Against this background, what are the reasons for construction of the Bystraya Canal? One possible reason could rest in a bogus compromise. As "Evenimentul zilei" put it, Ukraine -- apparently in order to pressure Romania to give up any claim on the territorial shelf -- is simply preparing the ground for making a "concession" to Romania: halting use of the canal.

Kyiv, of course, it not presenting the canal in this light. It claims (as Ukrainian Deputy Foreign Minister Oleksandr Motsyk put it at a Bucharest meeting of the Danube Cooperation Process on 14 July) that the canal construction is merely the reopening of a project abandoned during the Soviet era that will provide improved access to the Black Sea, thus helping develop a socially and economically poor region of Ukraine. But the canal's advantages for Ukraine are above all strategic rather than economic. It would provide Ukraine with an additional outlet to the Black Sea.

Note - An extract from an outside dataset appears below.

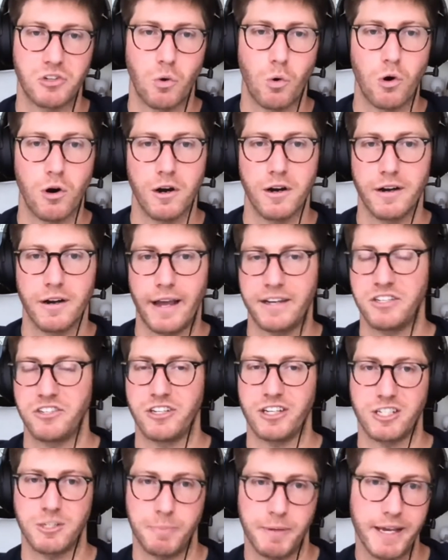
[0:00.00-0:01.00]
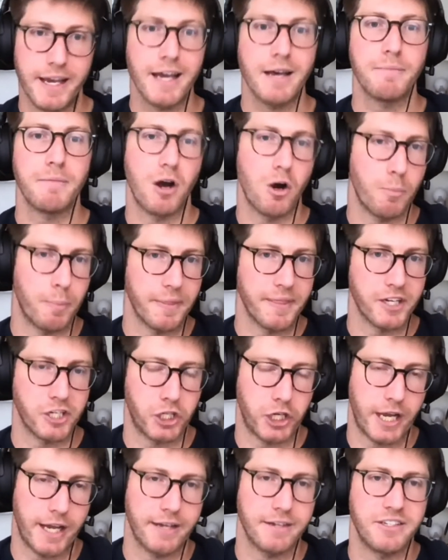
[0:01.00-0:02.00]
or at 6 p.m., open the
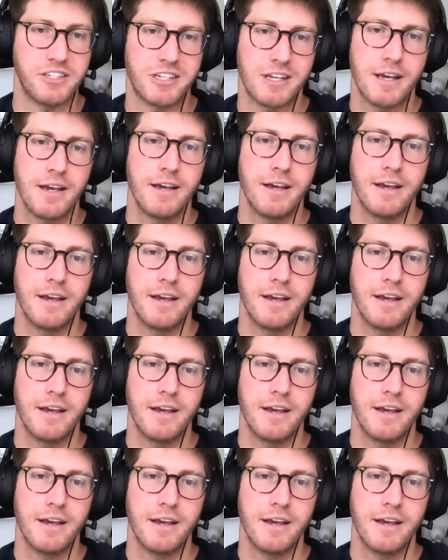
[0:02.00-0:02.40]
shades.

Romania has meanwhile become a NATO member, while Ukraine has apparently given up on becoming one. This means that the canal's strategic importance might be greater than first realized, and that its construction is not merely a bluff. Otherwise, why would Kyiv risk international protest and opprobrium, which the canal's construction has triggered, and why would it spend apparently considerable amounts on financing its construction by a German company?

Finally, according to Romanian media reports, the Bystraya Canal will cause Romania annual losses of at least $1.5 million, as international shipping to and from the Danube River and the Black Sea would have an alternative route to the Sulina branch of the Danube River Delta. The Ukrainians have already announced that they will charge considerably less than Romania for transit fees.